Key References About Learning Analytics for Clinician Educators

Citation Why This Paper Is Important
Key conceptual papers
Bok HG, Teunissen PW, Favier RP, et al. Programmatic assessment of competency‐based workplace learning: when theory meets practice. BMC Med Educ 2013;13:123.13 This paper provides a good overview of what the concept programmatic assessment means and how it can help to lay basis for mapping out the type of assessment data that on might wish to gather.
Pusic MV, Boutis K, Hatala R, Cook DA. Learning curves in health professions education.
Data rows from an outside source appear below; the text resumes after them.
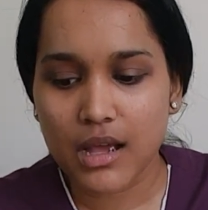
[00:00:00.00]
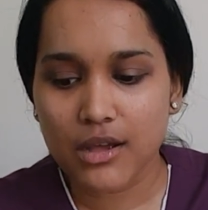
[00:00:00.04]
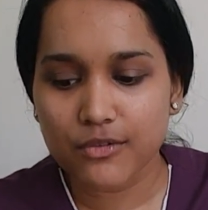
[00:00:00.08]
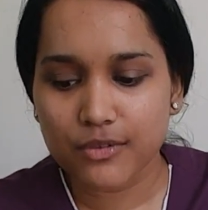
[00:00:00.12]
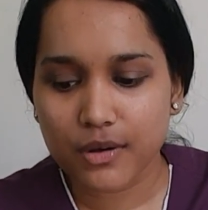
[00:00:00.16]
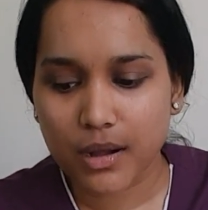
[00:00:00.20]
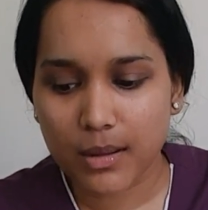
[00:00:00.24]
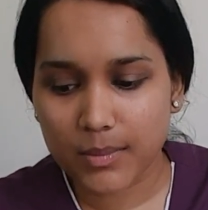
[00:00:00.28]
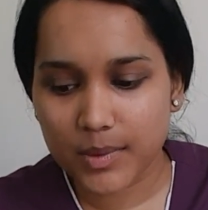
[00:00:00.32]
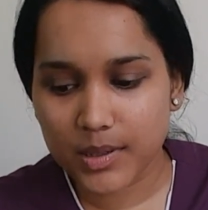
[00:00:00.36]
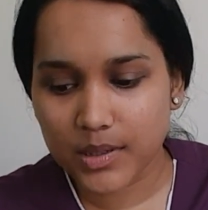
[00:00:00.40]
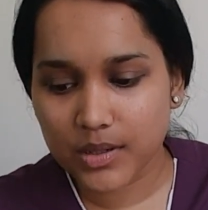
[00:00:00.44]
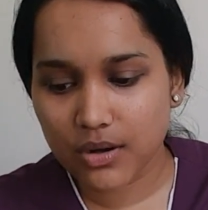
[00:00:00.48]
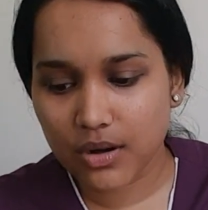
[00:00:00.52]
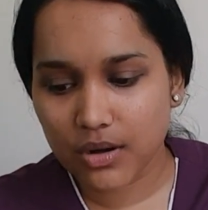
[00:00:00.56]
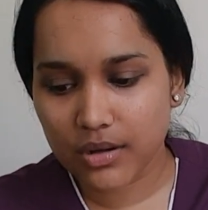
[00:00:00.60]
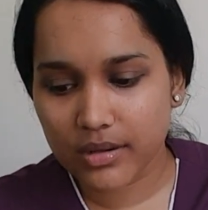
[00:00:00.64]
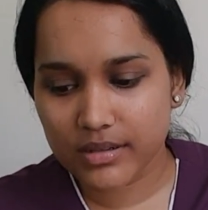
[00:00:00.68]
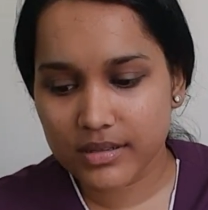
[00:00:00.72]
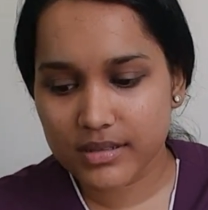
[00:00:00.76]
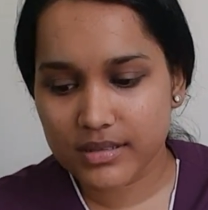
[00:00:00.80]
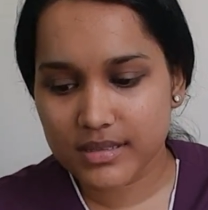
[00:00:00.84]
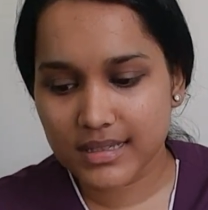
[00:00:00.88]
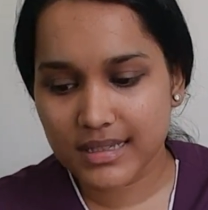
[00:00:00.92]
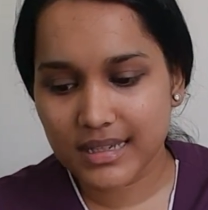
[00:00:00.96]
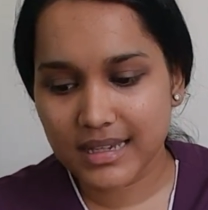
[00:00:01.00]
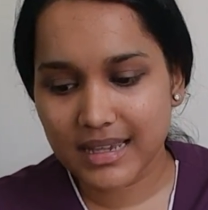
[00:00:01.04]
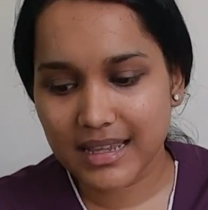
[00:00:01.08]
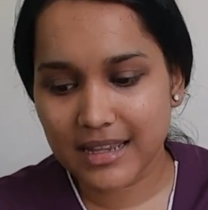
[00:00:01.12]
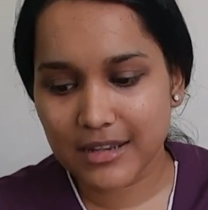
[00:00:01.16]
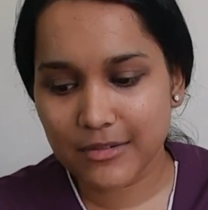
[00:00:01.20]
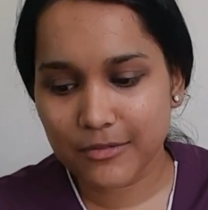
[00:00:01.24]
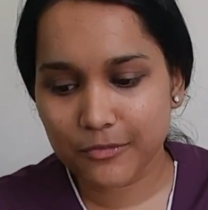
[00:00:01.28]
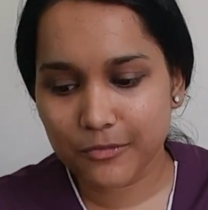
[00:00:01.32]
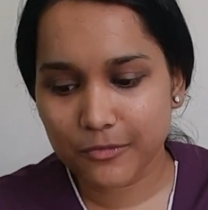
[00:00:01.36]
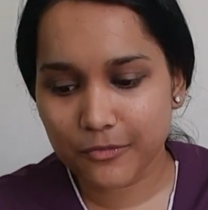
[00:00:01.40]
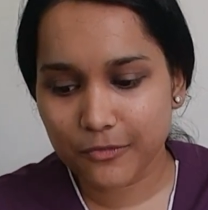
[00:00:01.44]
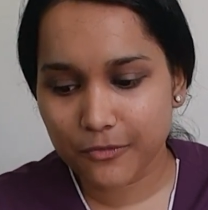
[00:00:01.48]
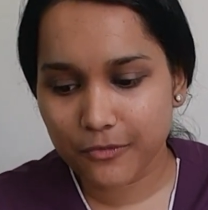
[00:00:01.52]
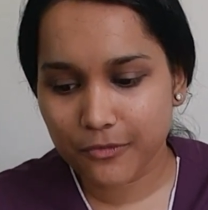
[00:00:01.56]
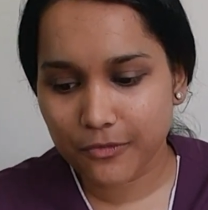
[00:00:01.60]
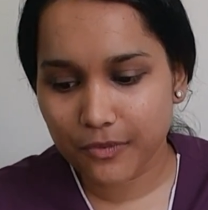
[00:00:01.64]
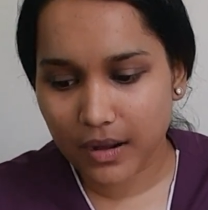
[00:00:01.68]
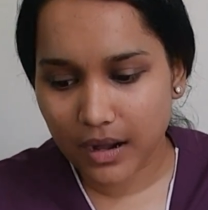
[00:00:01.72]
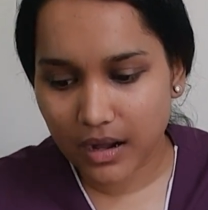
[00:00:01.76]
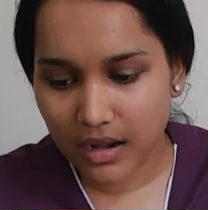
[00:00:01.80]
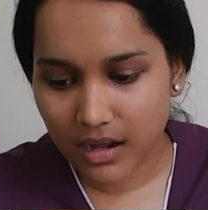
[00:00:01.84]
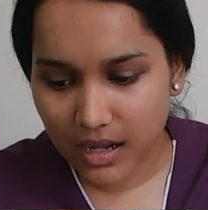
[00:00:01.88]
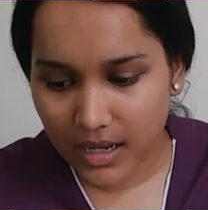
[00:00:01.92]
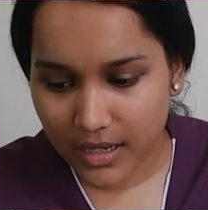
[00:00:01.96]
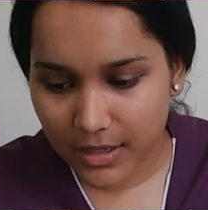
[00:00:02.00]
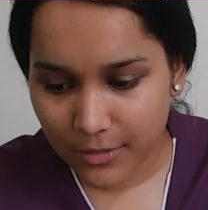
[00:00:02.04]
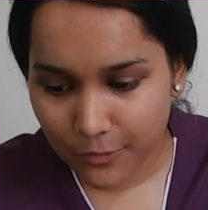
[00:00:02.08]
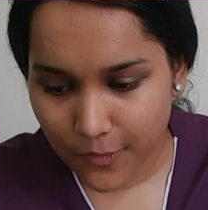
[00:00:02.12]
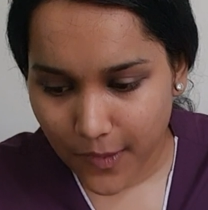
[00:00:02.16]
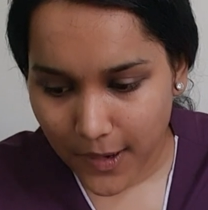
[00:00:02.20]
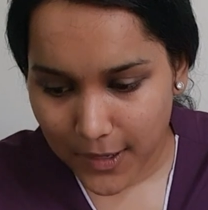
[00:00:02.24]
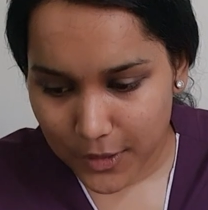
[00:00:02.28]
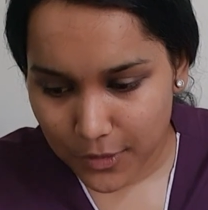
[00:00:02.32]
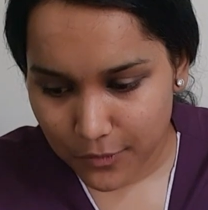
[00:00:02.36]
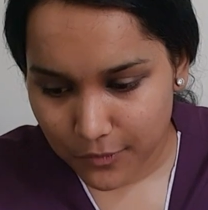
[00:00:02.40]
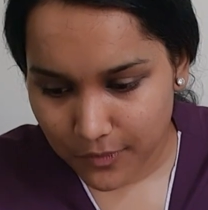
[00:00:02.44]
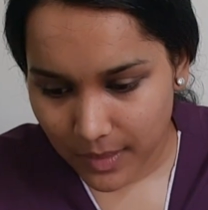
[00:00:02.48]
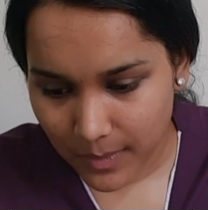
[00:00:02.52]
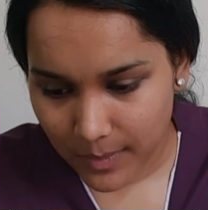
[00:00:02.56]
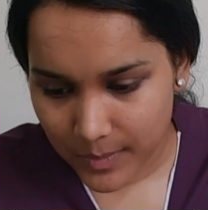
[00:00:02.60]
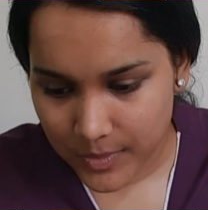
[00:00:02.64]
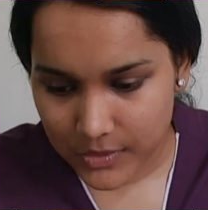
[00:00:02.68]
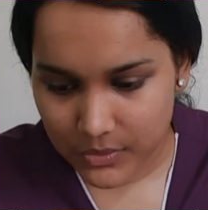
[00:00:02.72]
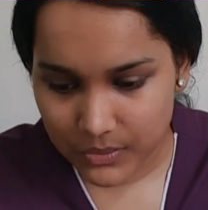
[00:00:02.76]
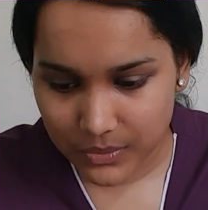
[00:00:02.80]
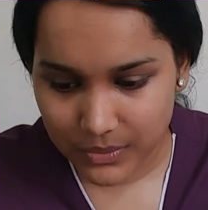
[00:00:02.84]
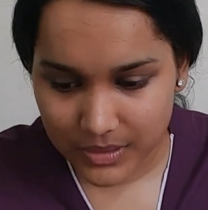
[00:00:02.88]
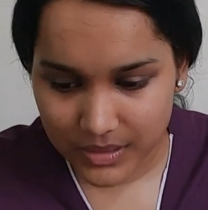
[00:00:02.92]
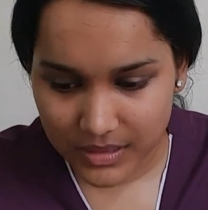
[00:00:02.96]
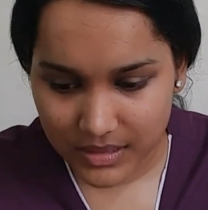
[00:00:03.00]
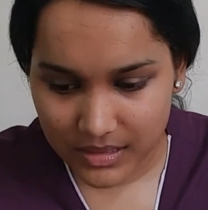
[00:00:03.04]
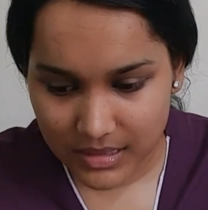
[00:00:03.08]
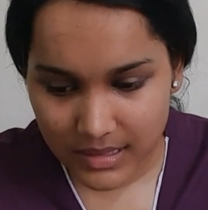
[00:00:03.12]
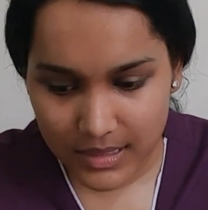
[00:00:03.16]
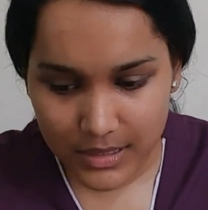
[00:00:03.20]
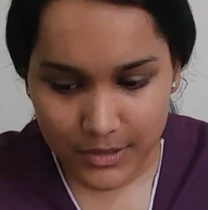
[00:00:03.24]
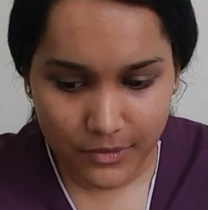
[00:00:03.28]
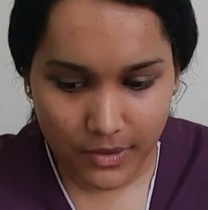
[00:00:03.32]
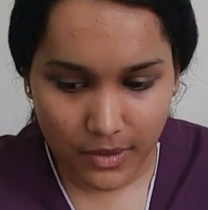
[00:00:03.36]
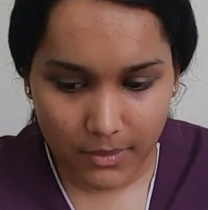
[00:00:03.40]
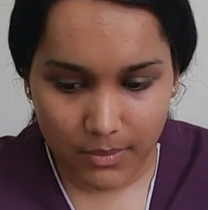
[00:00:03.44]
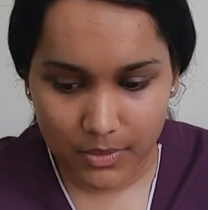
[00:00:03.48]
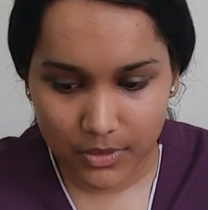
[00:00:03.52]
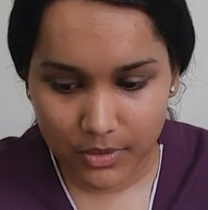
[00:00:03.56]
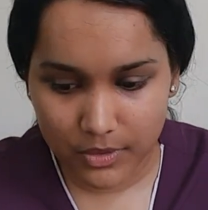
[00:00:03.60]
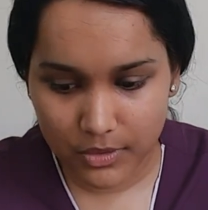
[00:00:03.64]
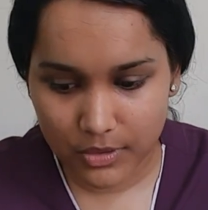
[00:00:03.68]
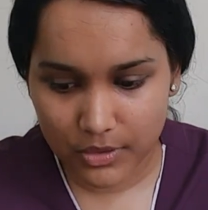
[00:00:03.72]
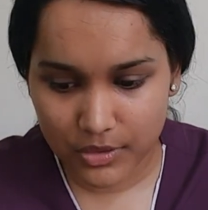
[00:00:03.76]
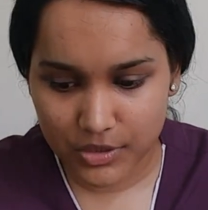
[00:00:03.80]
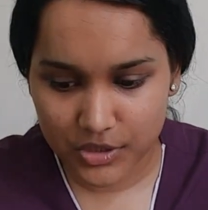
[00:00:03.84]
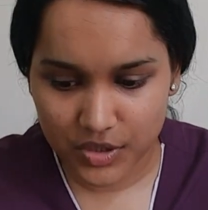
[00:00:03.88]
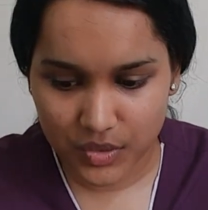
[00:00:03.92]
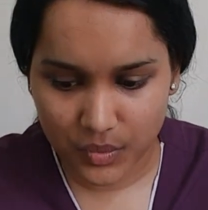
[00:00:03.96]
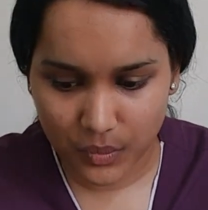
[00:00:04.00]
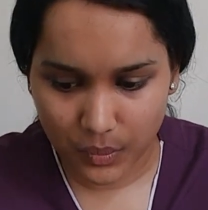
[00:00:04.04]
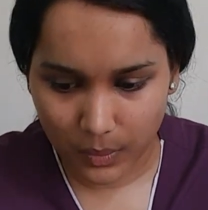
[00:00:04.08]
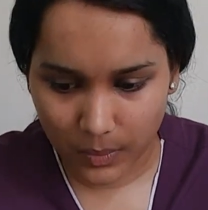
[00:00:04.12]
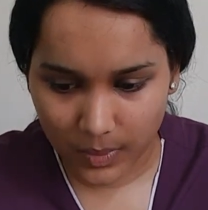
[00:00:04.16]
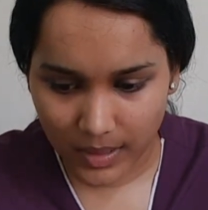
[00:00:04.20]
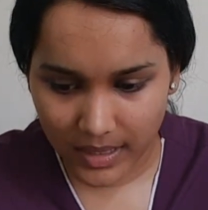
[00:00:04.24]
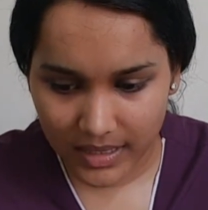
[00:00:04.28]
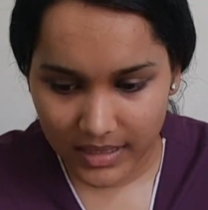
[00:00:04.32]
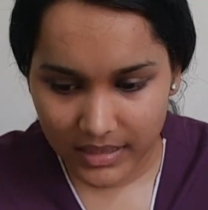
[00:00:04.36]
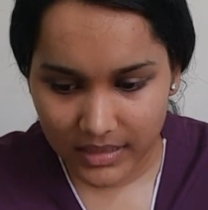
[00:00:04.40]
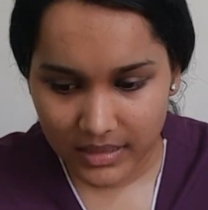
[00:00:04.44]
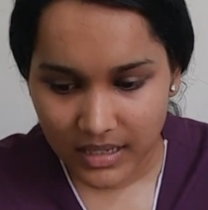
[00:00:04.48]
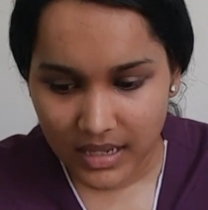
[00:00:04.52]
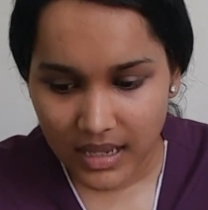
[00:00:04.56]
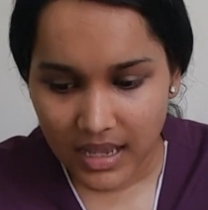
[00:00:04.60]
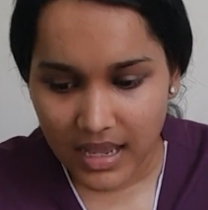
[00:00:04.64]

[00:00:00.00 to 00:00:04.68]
pharmacognosy and phytopharmaceuticals, pharmacology 1,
Acad Med 2015;90:1.9 This provides a conceptual overview about learning curves and how they might apply to health professions education.
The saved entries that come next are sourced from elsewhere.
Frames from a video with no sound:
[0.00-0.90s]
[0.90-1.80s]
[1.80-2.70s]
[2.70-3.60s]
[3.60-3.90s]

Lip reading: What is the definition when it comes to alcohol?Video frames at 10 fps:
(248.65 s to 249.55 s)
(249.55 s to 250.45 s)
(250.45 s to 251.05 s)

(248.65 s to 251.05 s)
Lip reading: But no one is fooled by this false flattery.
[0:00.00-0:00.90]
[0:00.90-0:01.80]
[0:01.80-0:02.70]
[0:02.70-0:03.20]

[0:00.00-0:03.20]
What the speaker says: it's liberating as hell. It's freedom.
Cirigliano MM, Guthrie C, Pusic MV, et al. “Yes, and …” Exploring the future of learning analytics in medical education. Teach Learn Med 2017;29:368–72.12 This is a short paper that highlights the opportunities for using learning analytics in medical education.
Key implementation‐related papers
Chan TM, Sherbino J, Mercuri M. Nuance and noise: lessons learned from longitudinal aggregated assessment data. J Grad Med Educ 2017;9:724–9.6 This is an example of how assessment data might be aggregated and mapped, explaining to educators how this data might be harnessed, and what noise might surround the emergent data.
Ginsburg S, Regehr G, Lingard L, Eva KW. Reading between the lines: faculty interpretations of narrative evaluation comments. Med Educ 2015;49:296–306.54 This paper highlights the importance of qualitative data and how administrators and competency committee members might interpret these data.
McConnell M, Sherbino J, Chan TM. Mind the gap: the prospects of missing data. J Grad Med Educ 2016;8:708–12.8 This paper highlights a systems‐level analysis of how administrators and competency committee members might consider “missing data.” It provides a suggestion of applying a framework similar to Yvonne Steinert's KSALTS framework to analyze the problem that missing data presents.
Warm EJ, Held JD, Hellmann M, et al. Entrusting observable practice activities and milestones over the 36 months of an internal medicine residency. Acad Med 2016;91:1398–405.11 This is a worked example of a residency program with a large number of residents and how they visualized and used the data they acquired about workplace‐based assessments for educational purposes.